Gov. Bob McDonnell has released recommendations stemming from Health and Human Resource Secretary Bill Hazel’s review of last month’s tragedy in Bath County involving State Sen. Creigh Deeds and his son, Gus. The governor asked the secretary to conduct the review.
The Secretary’s review was conducted in conjunction with the Department of Behavioral Health and Developmental Services and included reviews of pertinent medical records and interviews with clinicians, hospital personnel, and law enforcement personnel involved in the events of November 18, 2013.
As a result of his review, Secretary Hazel developed recommendations to the governor that would further improve Virginia’s mental health system. These recommendations come in addition to McDonnell’s recent budget announcement that he was proposing $38.3 million in additional mental health spending over the biennium to expand critical mental health crisis services and for ongoing treatment and support services to help prevent crises from developing.
In addition, McDonnell signed Executive Order 68 that creates the Task Force on Improving Mental Health Services and Crisis Response. The executive order calls for leaders in the mental health field, law enforcement, the court system, the private hospitals, and individuals receiving services and their families to seek and recommend solutions that will improve Virginia’s mental health services system.
A copy of the letter from Secretary Hazel to McDonnell is available here.

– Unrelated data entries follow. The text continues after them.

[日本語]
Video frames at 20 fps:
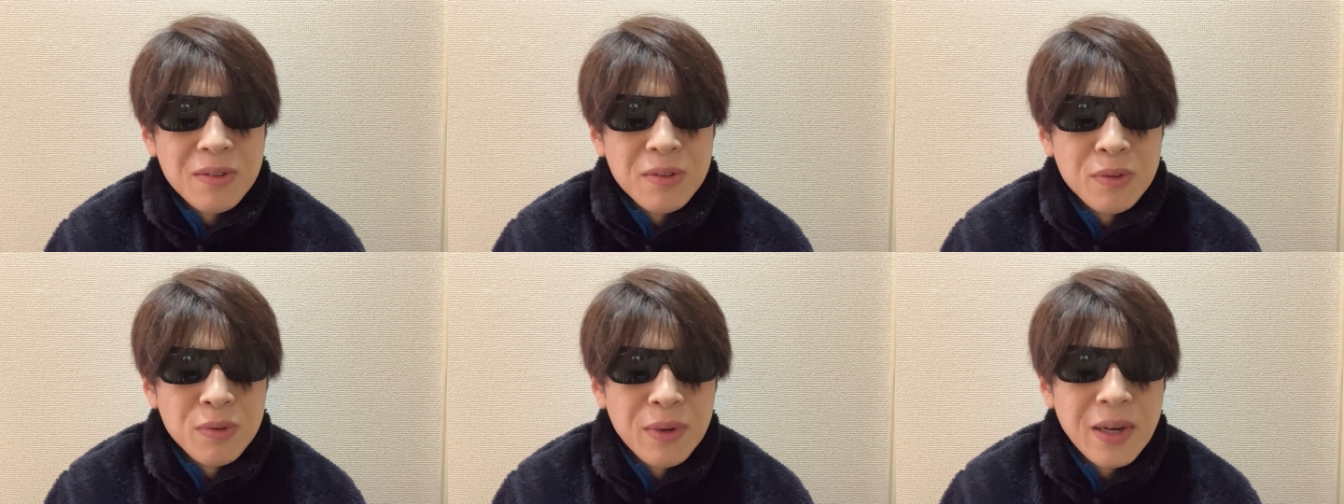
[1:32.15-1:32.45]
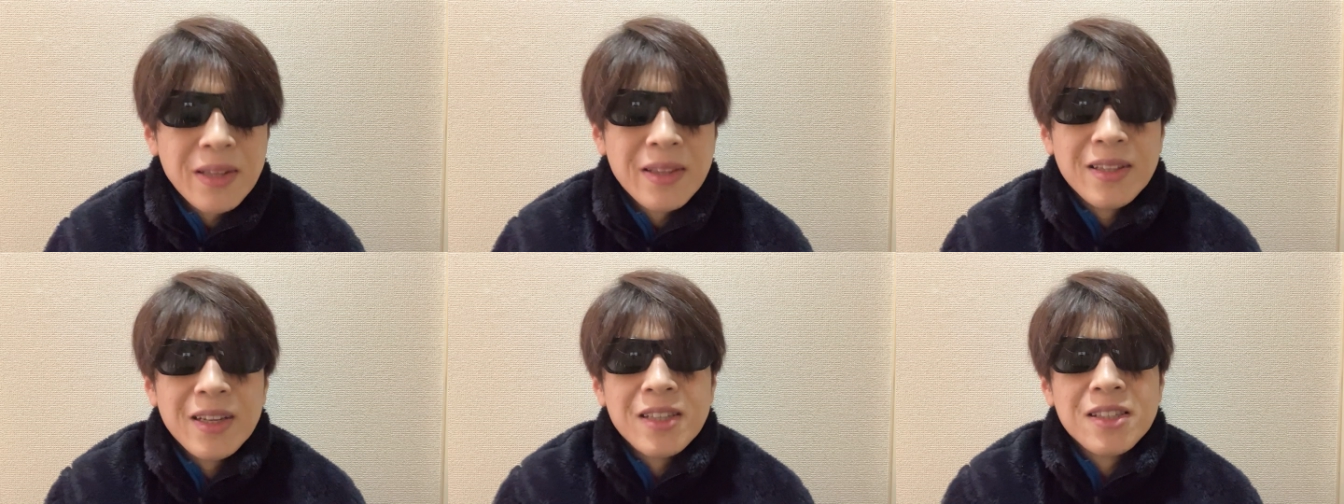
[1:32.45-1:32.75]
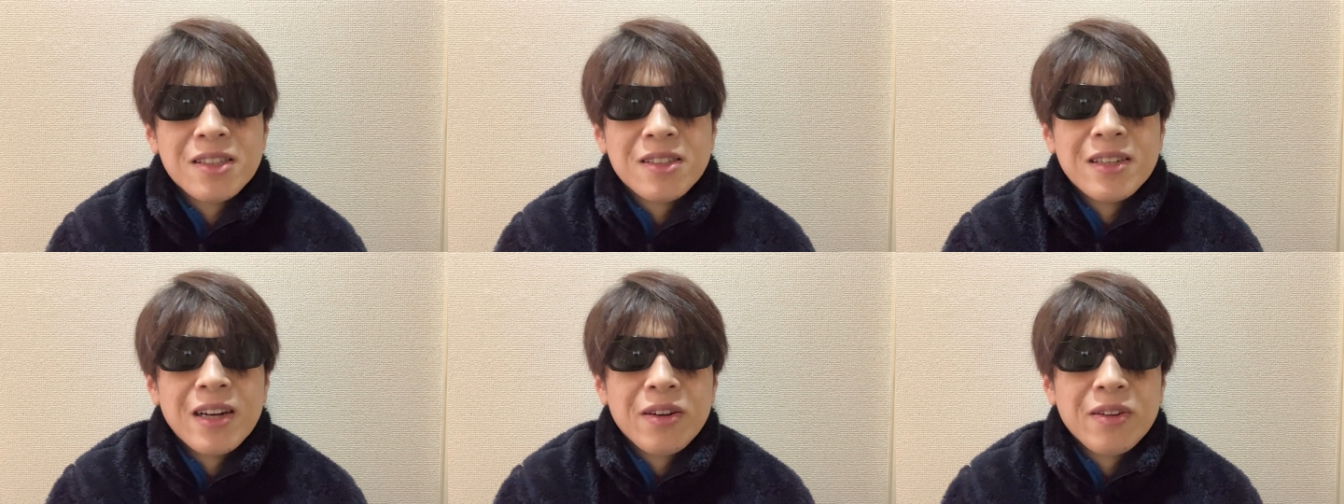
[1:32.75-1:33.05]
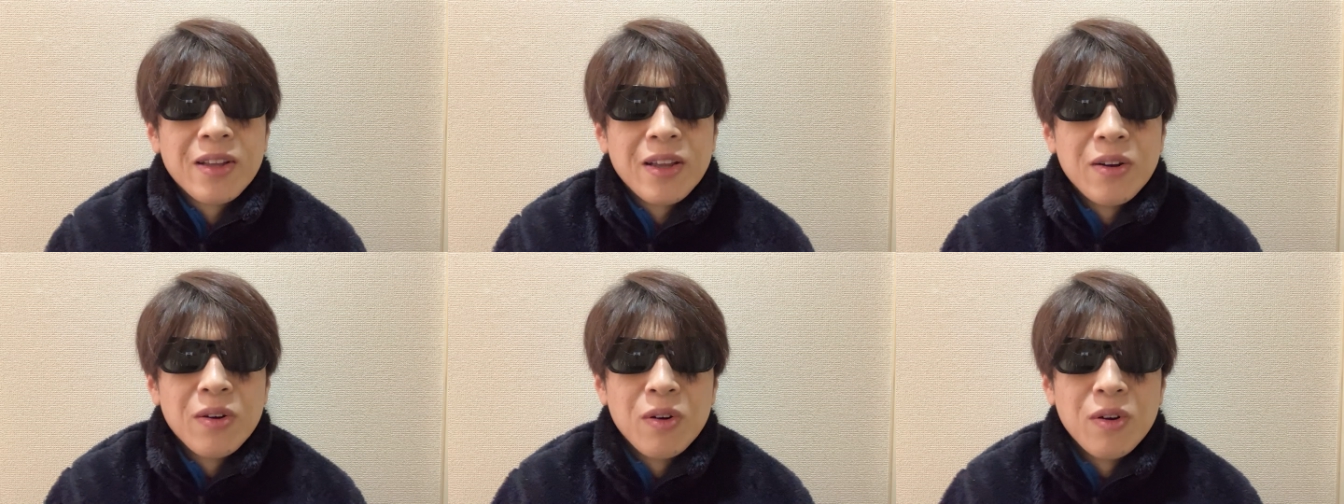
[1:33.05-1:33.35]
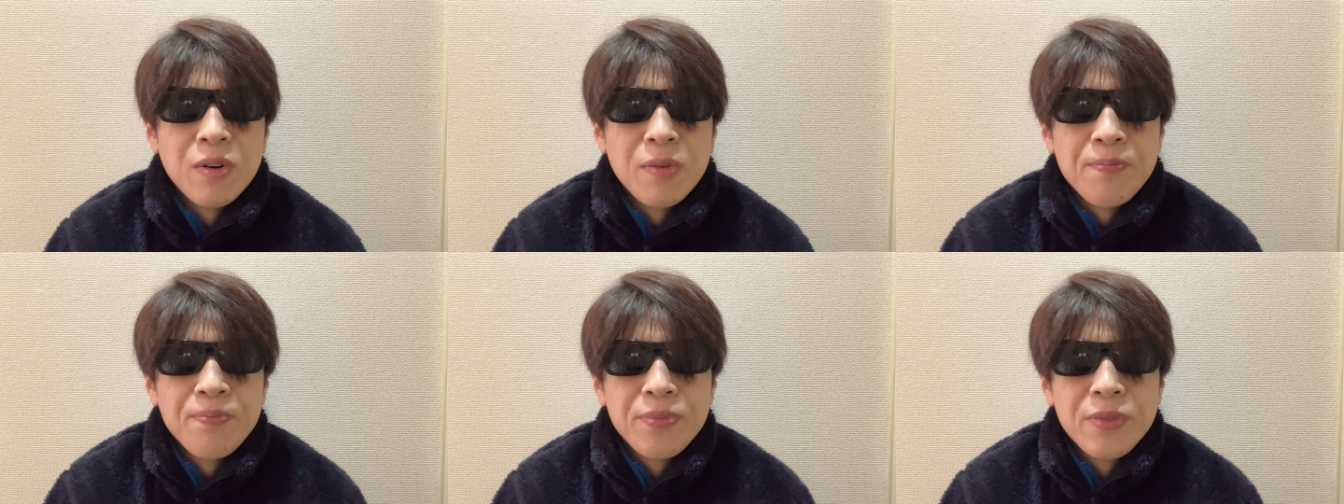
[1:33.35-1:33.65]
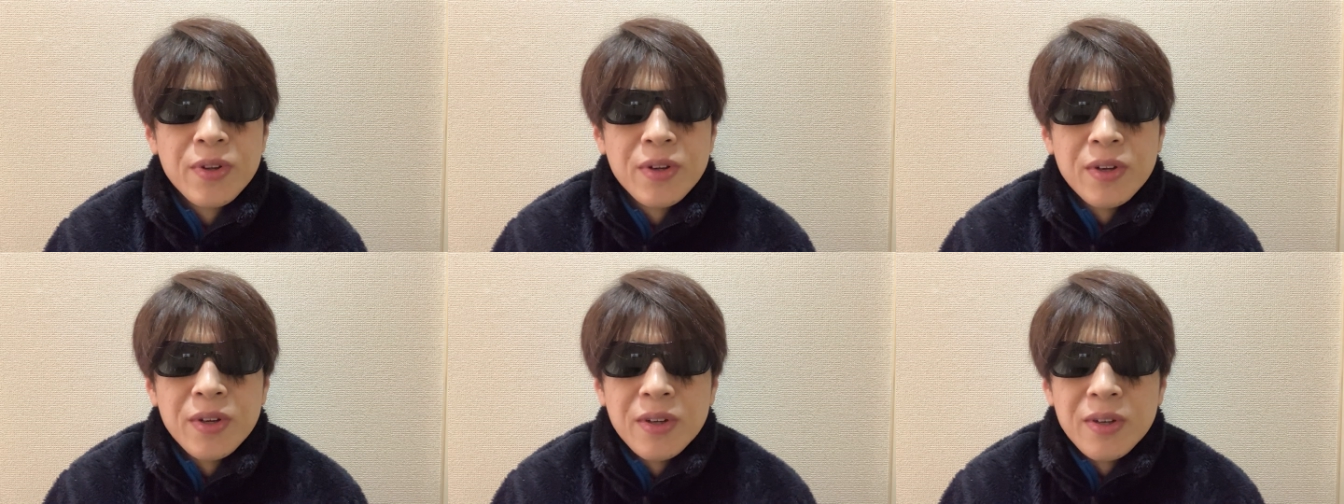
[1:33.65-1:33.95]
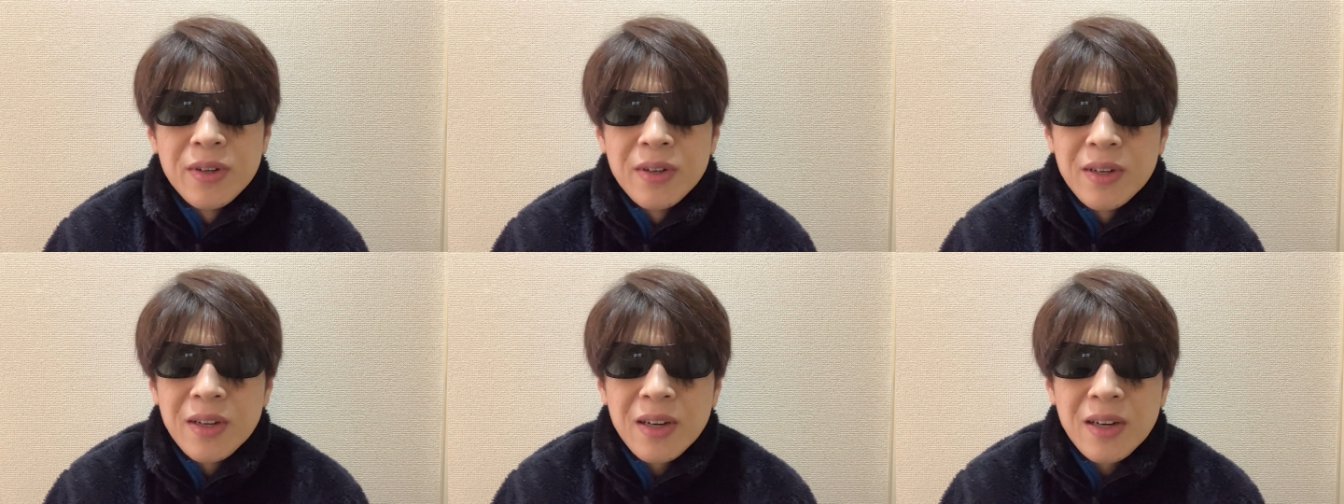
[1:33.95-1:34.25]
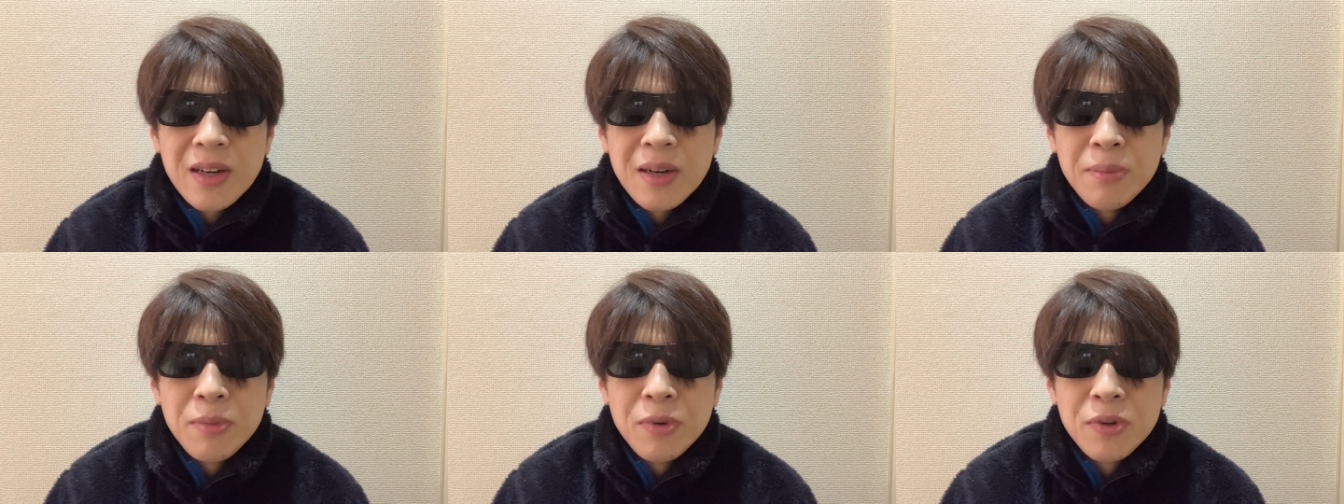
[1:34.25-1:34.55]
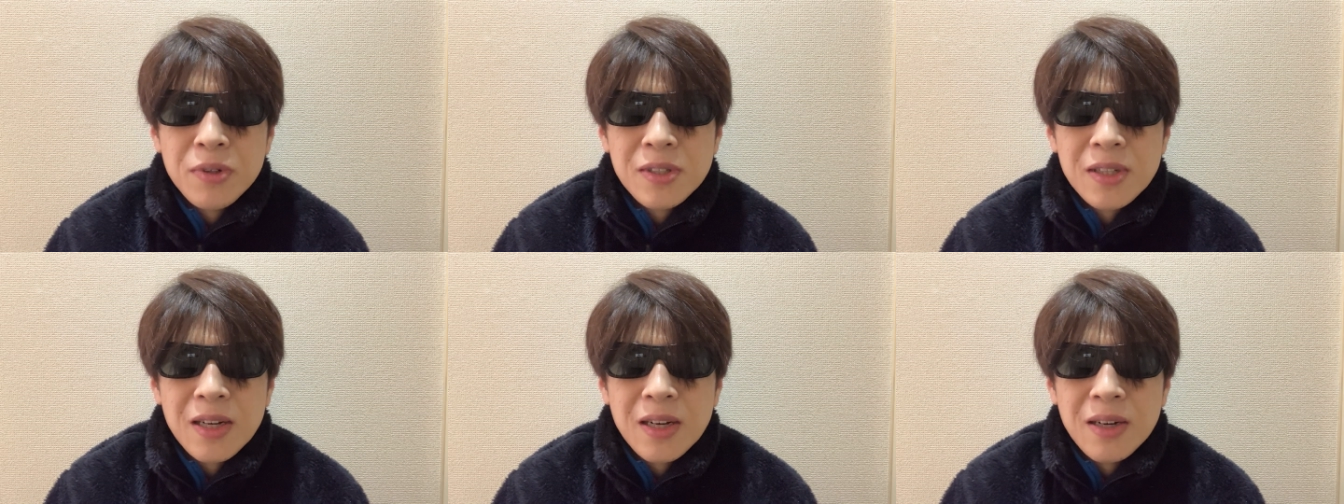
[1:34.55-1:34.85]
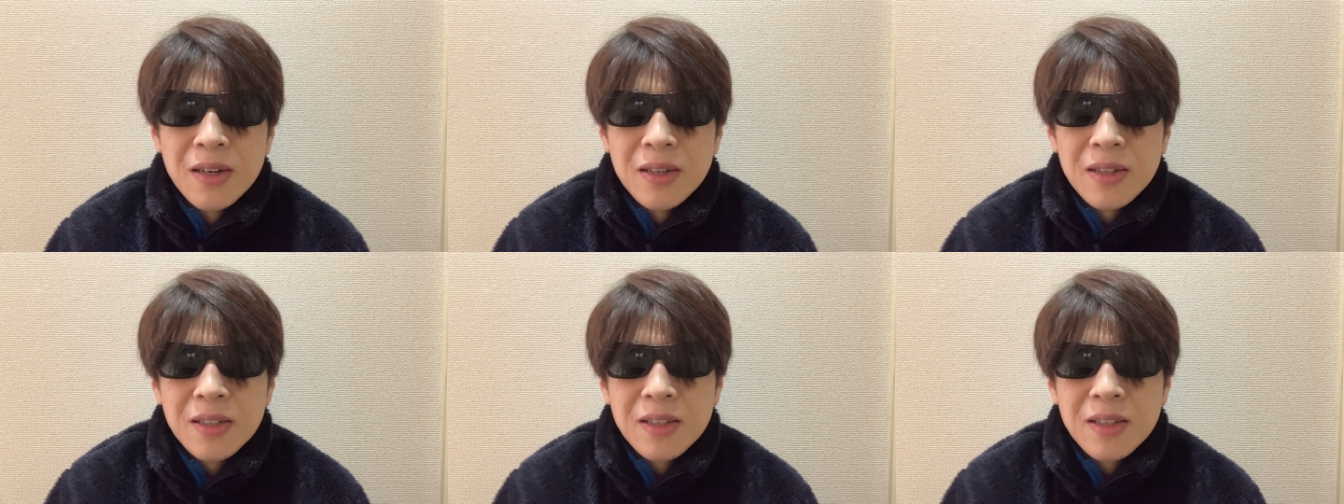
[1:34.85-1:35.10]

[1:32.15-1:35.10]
わって熱くなるけど、なんかもうさ、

Based on his review of the tragedy in Bath County, the Secretary’s recommendations for improving Virginia’s mental health system include:
Civil Commitment Process
- · Amend Virginia Code § 37.2-808 to clarify responsibility for notifying the community services board (CSB) 1) when an ECO has been issued by the magistrate, 2) when the ECO has been executed by law enforcement and 3) of the location to which the individual has been taken for the preadmission screening assessment.
- · Clarify through education of CSBs and willing hospitals that preadmission screening can be carried out electronically pursuant to § 37.2-809(B) and provide funding to assure that all CSBs have adequate and appropriate equipment to perform electronic screenings.

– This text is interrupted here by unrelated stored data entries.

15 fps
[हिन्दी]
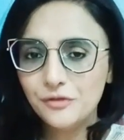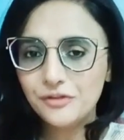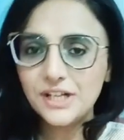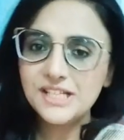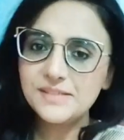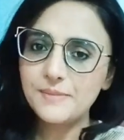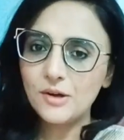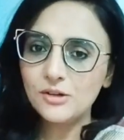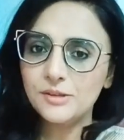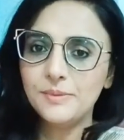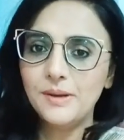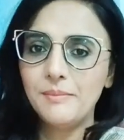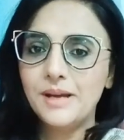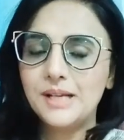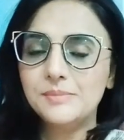मैं हूं
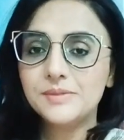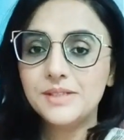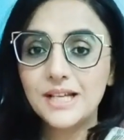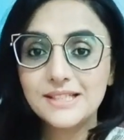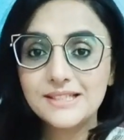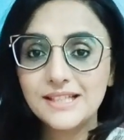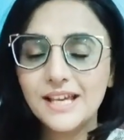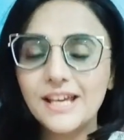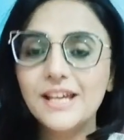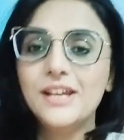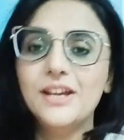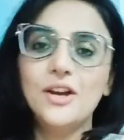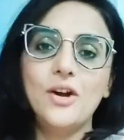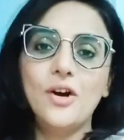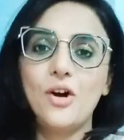दीपिका मैडम टेक से
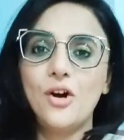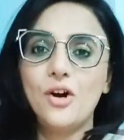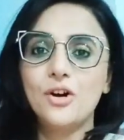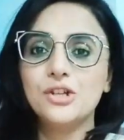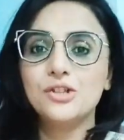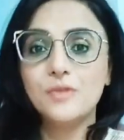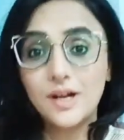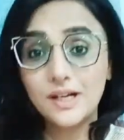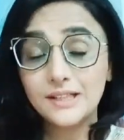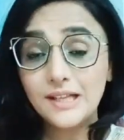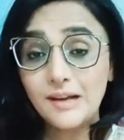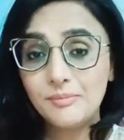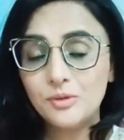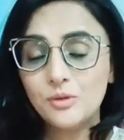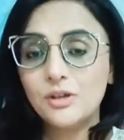और स्वागत है
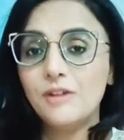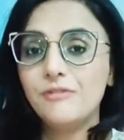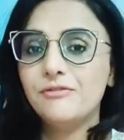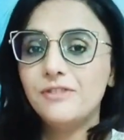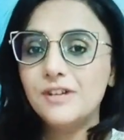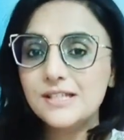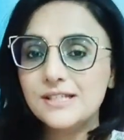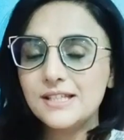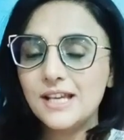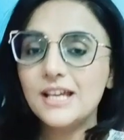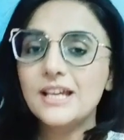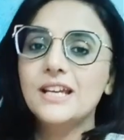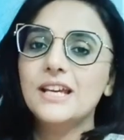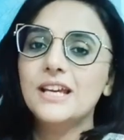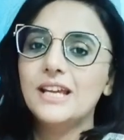आप लोगों का फिर से
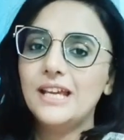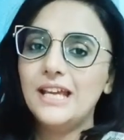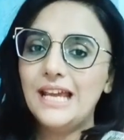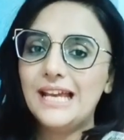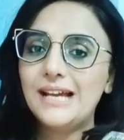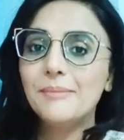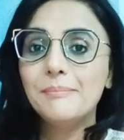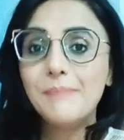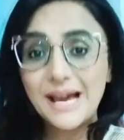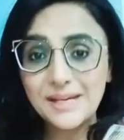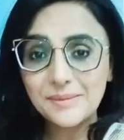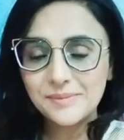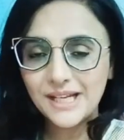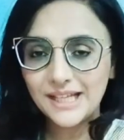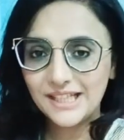एक
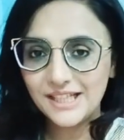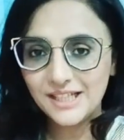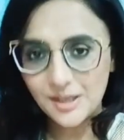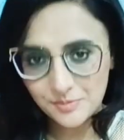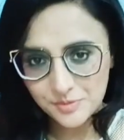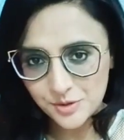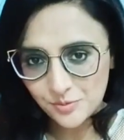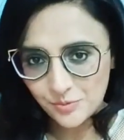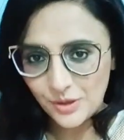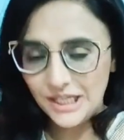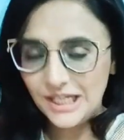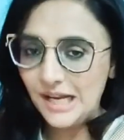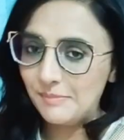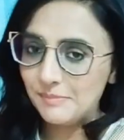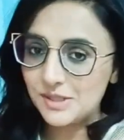मैडम टेक की गपशप
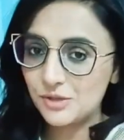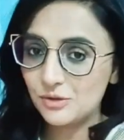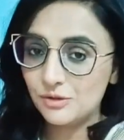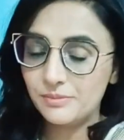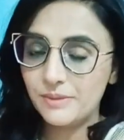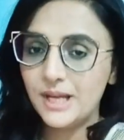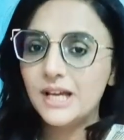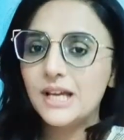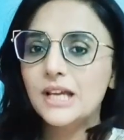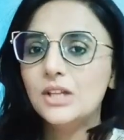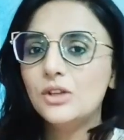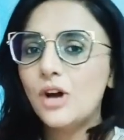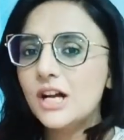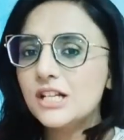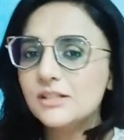वाले एपिसोड में
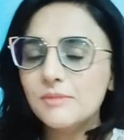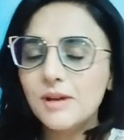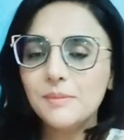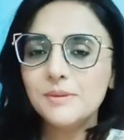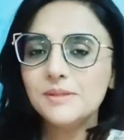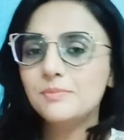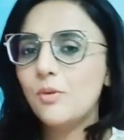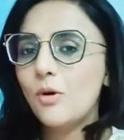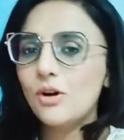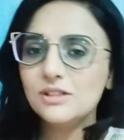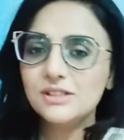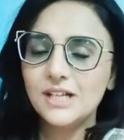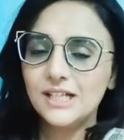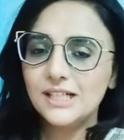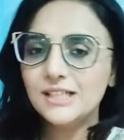तो आज हमारे पास
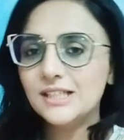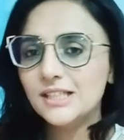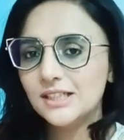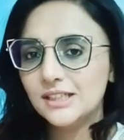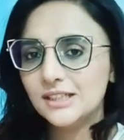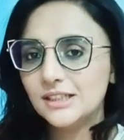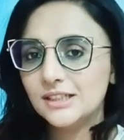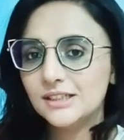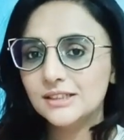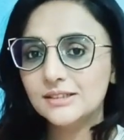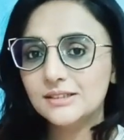बहुत सारी आ,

- · Amend Virginia Code § 37.2-808(G) and (J) to provide an option for further extending the ECO period beyond six hours when the CSB clinician has determined that the individual meets the criteria for a TDO and additional time is needed to locate an available bed at a willing facility.
- · Consider removing the requirement that the facility of temporary detention be specified on the Temporary Detention Order (TDO).
- · Conduct a study to assess the need statewide for secure assessment sites and establish these sites in communities across the state as indicated by the study.
Facility of Temporary Detention
- · Complete the implementation of the electronic psychiatric bed registry that is currently under development. Develop guidelines with the involvement of the CSBs and private hospitals to help assure that the database is maintained to reflect real time accuracy of available beds.
- · Explore other technological capacities such as video conferencing and electronic exchanges of information that may improve the processes of finding and documenting resource availability in crises.
- · Complete and implement revised guidelines for medical screening for use by private and state psychiatric hospitals and emergency departments.
- · Clarify and assure more consistent and widespread awareness of the procedures for when the state hospital in the region should be contacted to secure a bed for the TDO and what prerequisites the CSB must meet before contacting the state hospital.
- · Clarify when it is appropriate for a state hospital to be utilized for temporary detention and process for requesting and accessing such a bed.
- · Clarify the role and expectations of crisis stabilization programs related to accepting individuals under temporary detention.
Creation of Adequate Service Capacity
- · Expand the availability and capacity of services within the full crisis services response continuum in order to provide more effective alternatives to hospitalization in crises and to provide access to inpatient services when this is the most appropriate response.
- · Conduct a study to determine the needs in each region of the state for services that will enable assessment and early identification of emotional and psychiatric concerns for children and adults, the provision of ongoing treatment and supports for children, adults and their families that will help maintain stability and functionality in their communities and thereby reduce the frequency and intensity of psychiatric crises.
- · Assure continued and increased efforts to provide assistance to enable persons who no longer require inpatient services to be discharged from hospitals, thereby freeing up hospital resources for additional persons needing inpatient level of services.
Other
- · Explore all avenues to increase and improve cooperation and mutual support through the partnerships between CSBS, state hospitals, private hospitals, law enforcement and judicial officials.